With the Netbook market well defined with a range of low cost and low powered portable computers, Asus are at it again to carve out a new market of performance netbook machines. You’re probably thinking big deal, Sony have been experts in this area for years. Well, yes. Sony does make portable high-powered notebooks but you’ll have to take out another mortgage on the house to afford one with prices at £1800 or more.
Times like these call on a new category of notebooks, Netbooks. Designed to be simple and cheap, they are increasingly popular for those who want the portability and durability. The hardware inside is capable of driving the basics of home computing such as web browsing and office productivity tasks. Netbooks are so cheap that you should be able to pick one up for as little as £200-300 or free with a mobile data package.
Asus have just kicked out the door a brand new model in their Netbook range. The N10J is around the £450 mark, keeping it within the affordable price band but edging towards what Asus has defined as the high-end Netbook market.
With a 10.2-inch screen its overall footprint is very compact and makes it convenient for travelling with as I found out on my recent holiday. Rather than lugging my 15-inch MacBook Pro around with me, I had the N10J with me on my travels. The sturdy and quality build meant that it was able to handle the bumps and knocks of economy class flying as well as comfortably fitting on the aeroplane seat tray table. Great for watching films. The LCD display has a very solid hinge design that is rigid and smooth to open and close giving a reassuring feeling.
The keyboard is nearly full sized and is comfortable for short periods of typing, but as with any compact notebook you won’t want to write a novel on it. A generously sized 8cm touchpad with two decent sized left and right click buttons can be found directly below the keyboard. It allows for previse tracking and includes a window scroller that is activated through the software. Slotted in between the mouse buttons is a fingerprint reader.

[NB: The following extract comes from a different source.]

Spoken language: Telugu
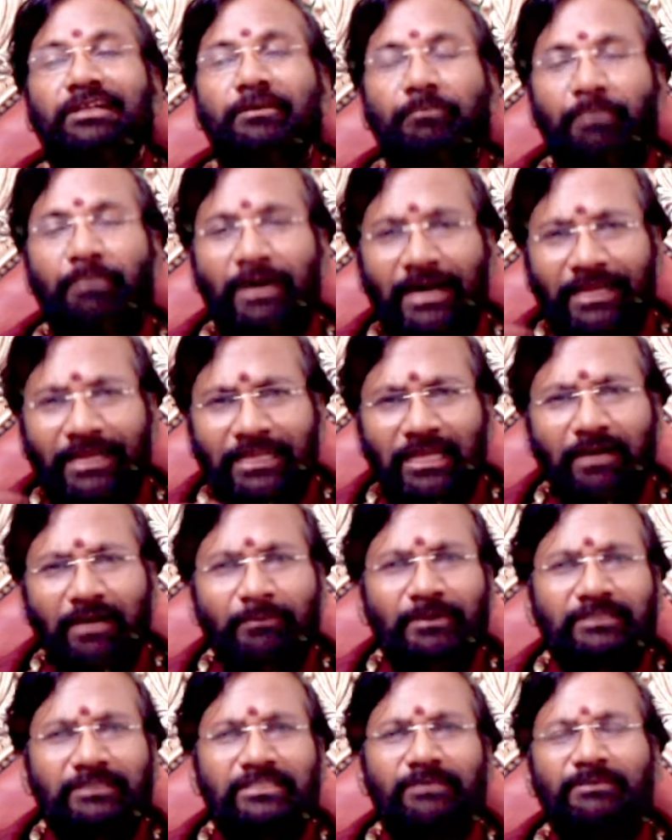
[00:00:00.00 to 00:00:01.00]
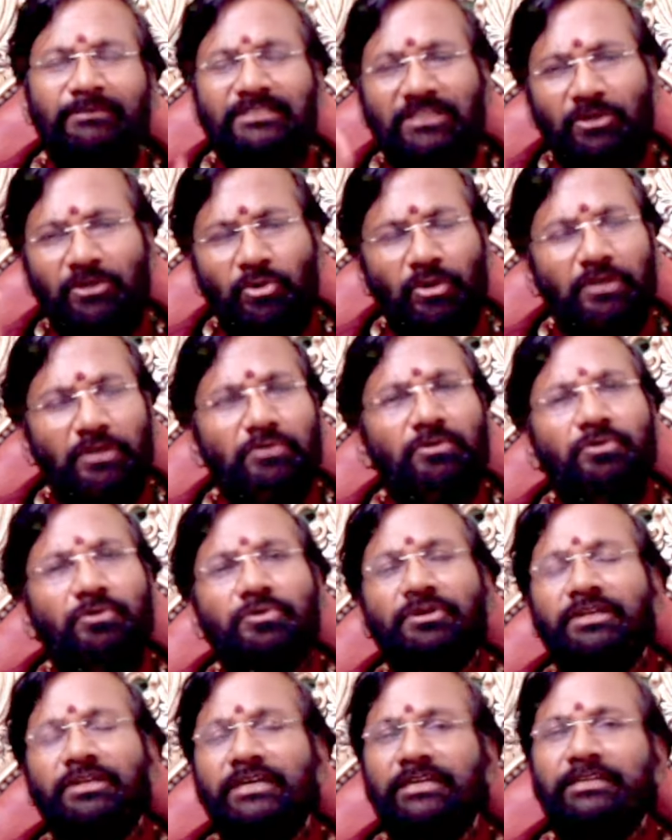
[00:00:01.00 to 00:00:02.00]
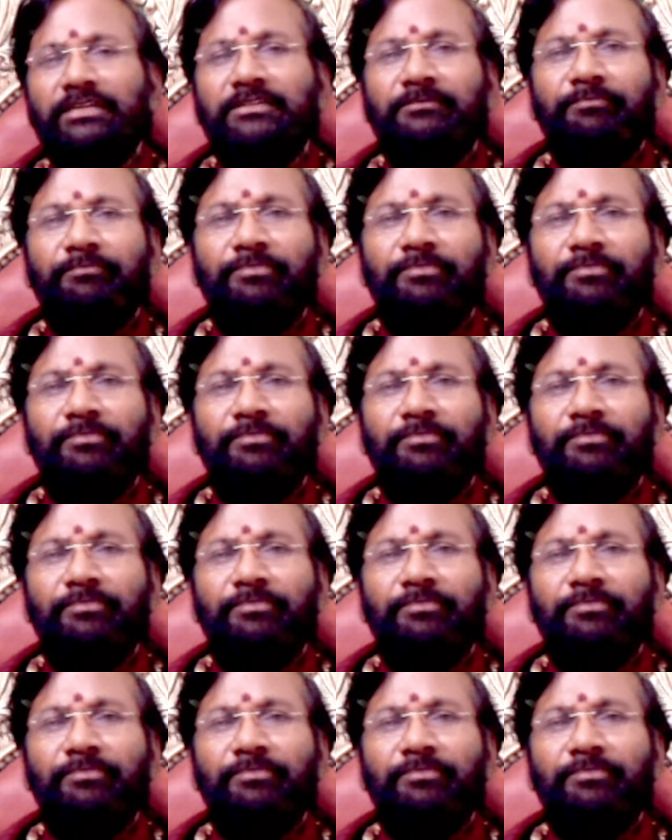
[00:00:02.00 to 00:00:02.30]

భార్యాభర్తల మధ్య గొడవలు ఉంటాయి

The chassis has a glossy champagne-coloured finish with a black trim around the display. The 10.2-inch glossy display offers 1024×600 native resolution, fairly standard for a Netbook with that screen size. On the display bezel you’ll find a 1.3mp camera for capturing photos and video. Windows just wasn’t designed to run on small screens like this, so navigating this system whether you’re on Vista, XP or 7 can be difficult if you’re dealing with more than one window at a time. Perhaps this is where Linux excels on Netbooks which often come with simple keyboard controlleable interfaces.
Along the right side, you’ll find the power connector, Ethernet, VGA, USB 2.0, audio in and out connections and Express Card slot. Glance over to the front and you’ll find a multi-format slot for MMC, MS, MSPRO memory cards. Swing over to the left side, you’ll find the graphics switch, HDMI, two USB 2.0 ports and the Wi-Fi switch.

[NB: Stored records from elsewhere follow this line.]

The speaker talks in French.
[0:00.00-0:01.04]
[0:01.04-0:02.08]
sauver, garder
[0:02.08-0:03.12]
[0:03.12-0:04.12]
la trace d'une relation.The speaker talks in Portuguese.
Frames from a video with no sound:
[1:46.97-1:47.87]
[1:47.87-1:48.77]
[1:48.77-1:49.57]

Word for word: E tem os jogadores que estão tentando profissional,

You’ll often find a VGA connector included in Netbooks, however Asus goes one step further and throws in HDMI for connecting up either to your HD TV or LCD display.
Powering the graphics of the N10J is not one, but two graphics chips. Incredible considering we’re talking about a Netbook. First introduced to the world by Apple’s latest MacBook notebooks, the Asus N10J follows closely with the inclusion of an Intel GMA950 discreet graphics and an NVIDIA GeForce 9300M GS dedicated graphics with 256MB of RAM. Switching between the two graphics chips is done through the switch on the left side and requires a reboot to activate it. Not the slickest of implementations, but an acceptable compromise.

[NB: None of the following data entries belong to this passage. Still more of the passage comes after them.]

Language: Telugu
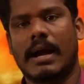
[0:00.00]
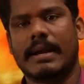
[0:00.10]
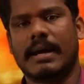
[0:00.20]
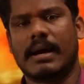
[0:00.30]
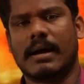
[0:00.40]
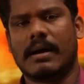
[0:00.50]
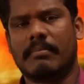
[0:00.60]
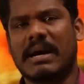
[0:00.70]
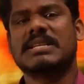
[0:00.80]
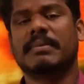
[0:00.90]
ఆయన
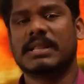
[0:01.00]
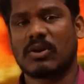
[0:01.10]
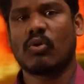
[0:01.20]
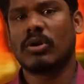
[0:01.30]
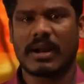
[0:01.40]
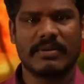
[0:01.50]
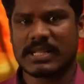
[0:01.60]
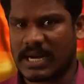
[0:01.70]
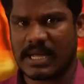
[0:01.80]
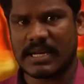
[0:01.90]
మాజీ మంత్రి కొల్లు
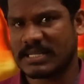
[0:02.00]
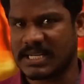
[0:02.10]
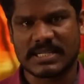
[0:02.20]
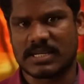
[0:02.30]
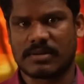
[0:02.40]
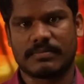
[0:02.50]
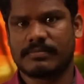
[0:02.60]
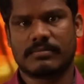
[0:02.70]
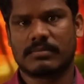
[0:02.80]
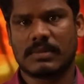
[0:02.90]
రవీంద్ర గారిని చేర్చారు
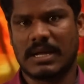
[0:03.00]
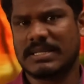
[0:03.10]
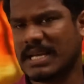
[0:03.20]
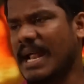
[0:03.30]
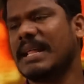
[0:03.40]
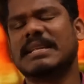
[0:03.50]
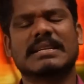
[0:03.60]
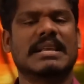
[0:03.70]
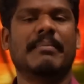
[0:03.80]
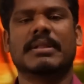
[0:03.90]
సరే
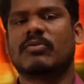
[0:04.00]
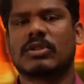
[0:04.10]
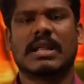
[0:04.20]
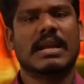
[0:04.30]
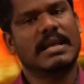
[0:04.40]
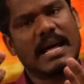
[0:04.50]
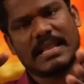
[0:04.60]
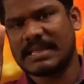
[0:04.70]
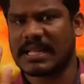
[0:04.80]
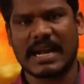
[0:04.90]
దీనికి సంబంధం ఉందా లేదా
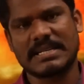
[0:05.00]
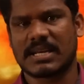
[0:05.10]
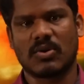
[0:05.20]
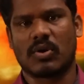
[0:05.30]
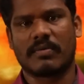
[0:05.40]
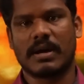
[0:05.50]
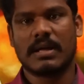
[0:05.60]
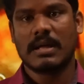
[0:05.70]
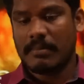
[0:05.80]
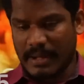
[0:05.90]
అదంతా రాజకీయ గొడవ
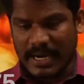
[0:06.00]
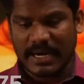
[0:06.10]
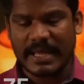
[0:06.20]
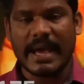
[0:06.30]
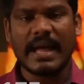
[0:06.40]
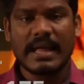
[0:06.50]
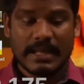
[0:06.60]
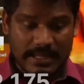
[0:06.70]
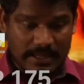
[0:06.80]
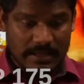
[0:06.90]
మరి ఇక్కడ
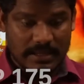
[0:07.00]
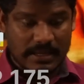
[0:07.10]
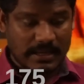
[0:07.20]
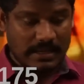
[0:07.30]
ఈ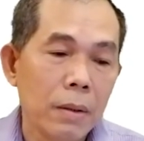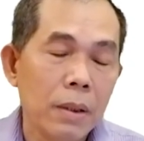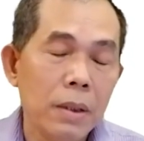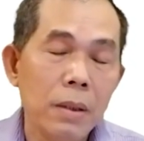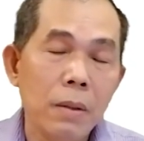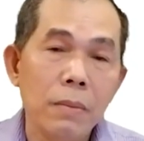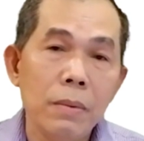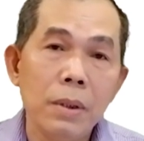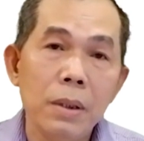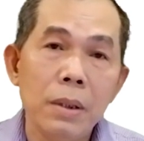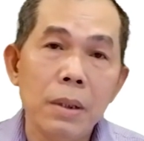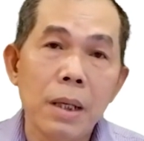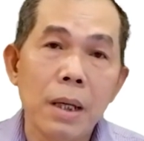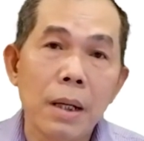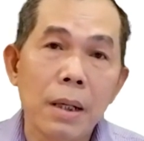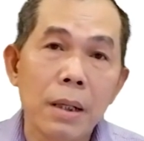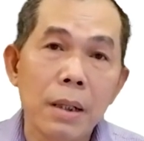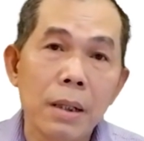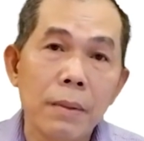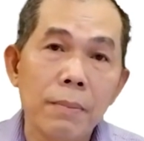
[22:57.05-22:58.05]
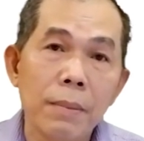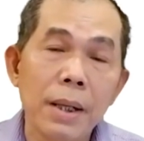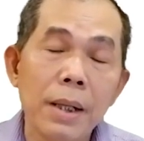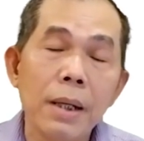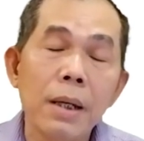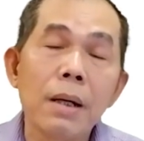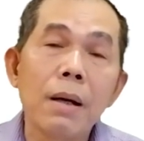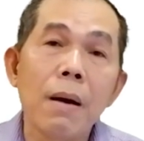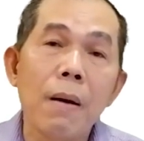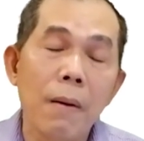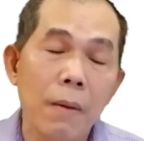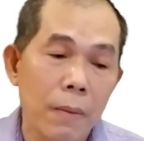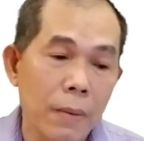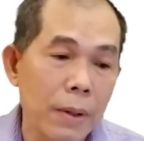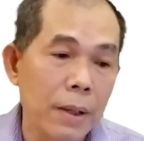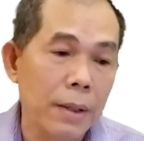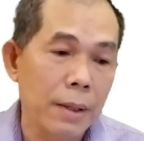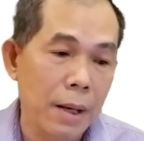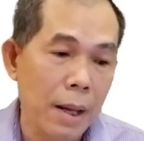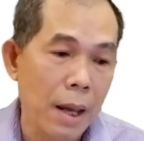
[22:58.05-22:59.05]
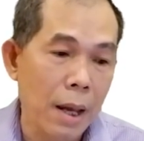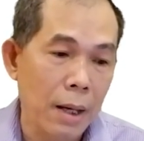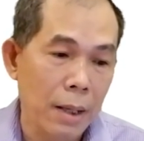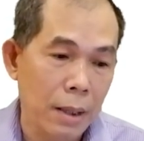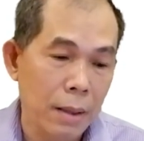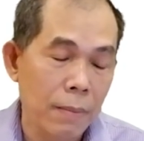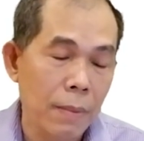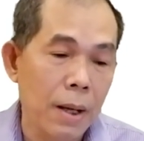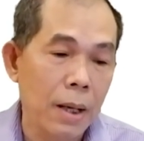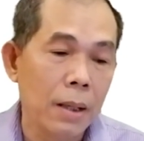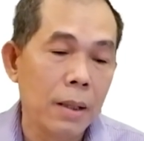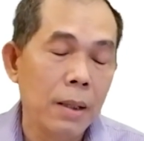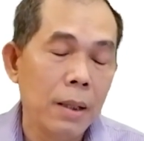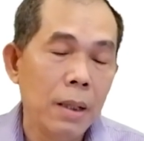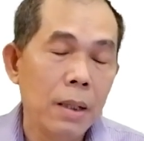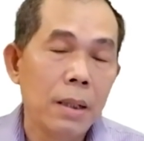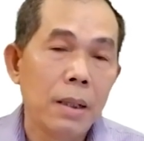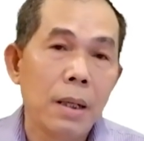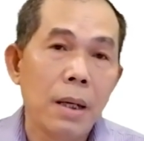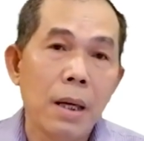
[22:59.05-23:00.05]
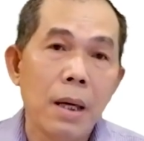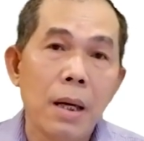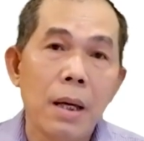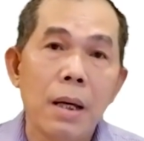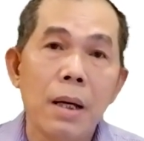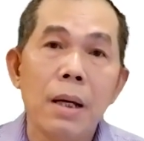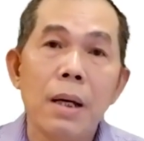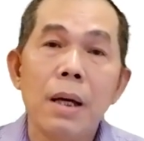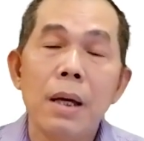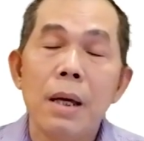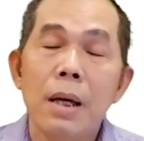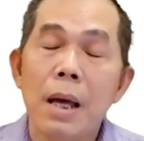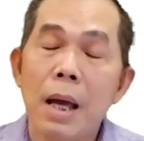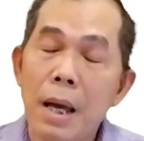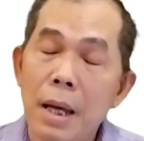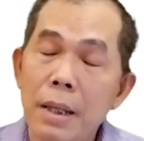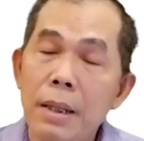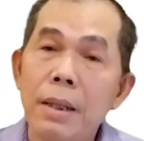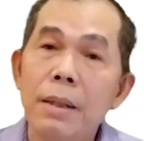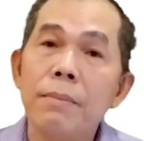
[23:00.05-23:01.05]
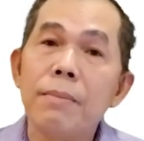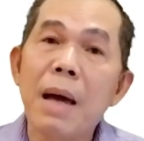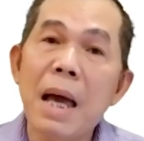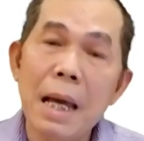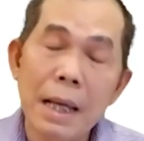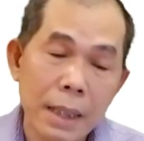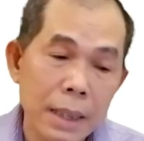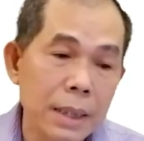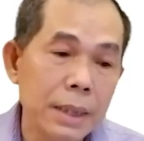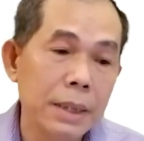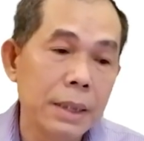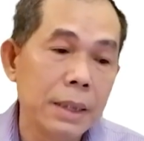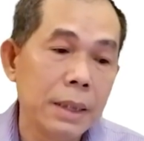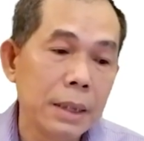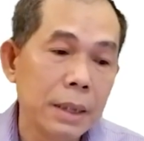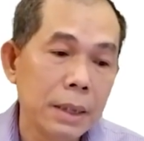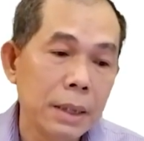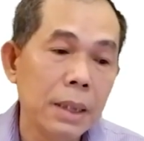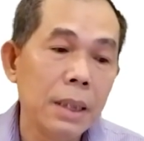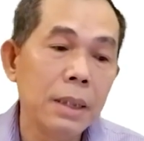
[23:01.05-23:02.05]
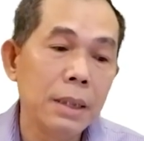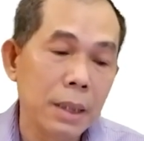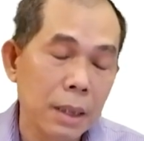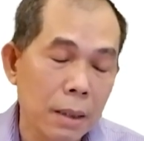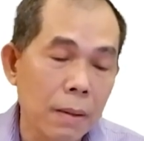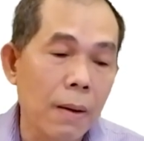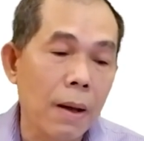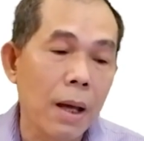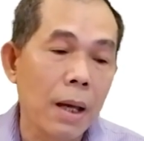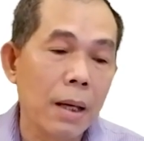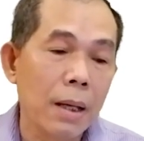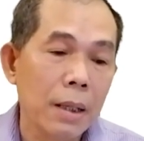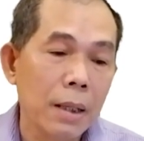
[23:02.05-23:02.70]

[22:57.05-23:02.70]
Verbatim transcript: ví dụ như là mấy cái kho của ngân hàng đó các bạn là hai đến ba người giữ chìa khóa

In my video playback tests, the N10J wasn’t able to playback 720p HD video but did playback standard resolution and DVD videos perfectly well even on the Intel chip. It’s a slight disappointment when you consider that it’s got a 1.6GHz Atom N270 processor and 2GB of RAM but when you remind yourself that this is a Netbook, things do make sense. However, that leaves me to wonder why you would need a dedicated graphics chip in the first place if not to boost video playback, then what? Play Crysis? With only 256MB of RAM from the 9300M GS, you can’t expect to get much more than a nauseating slideshow, when playing current generation 3D games. The only reason I can think of, for why a dedicated graphics solution has been included in the N10J is for when you plug a large external display with HD or higher resolutions.
Battery life tests proved that the N10J can last up to four hours when using it to browse the web and for general tasks such as IM and e-mail. Put a video on and battery life still comes in at a respectable three and a half hours.
Shipping with the N10J, Asus have generously included an external DVD RW optical drive that powers from two USB ports. This is a first for a Netbook which do not normally ship with optical drives integrated or external. You’ll also find a two year warranty card for parts and labour from Asus.
Windows Vista ships on the N10J as standard, however I was more interested in seeing how the latest build of Windows 7 would fare. On first install, all drivers apart from the fingerprint reader and NVIDIA graphics card were successfully detected and drivers installed. Performance was snappy thanks to 7’s reduced memory footprint which meant for fast boot up times and a responsive experience.
The spec sheet for the N10J is a very attractive proposition for anyone whose currently looking to spend some money on a Netbook. With the added extras such as the optical drive and two year warranty, it’s a very competitive buy, which may just prove to be a winning formula for Asus as other PC manufacturers jump on the Netbook bandwagon.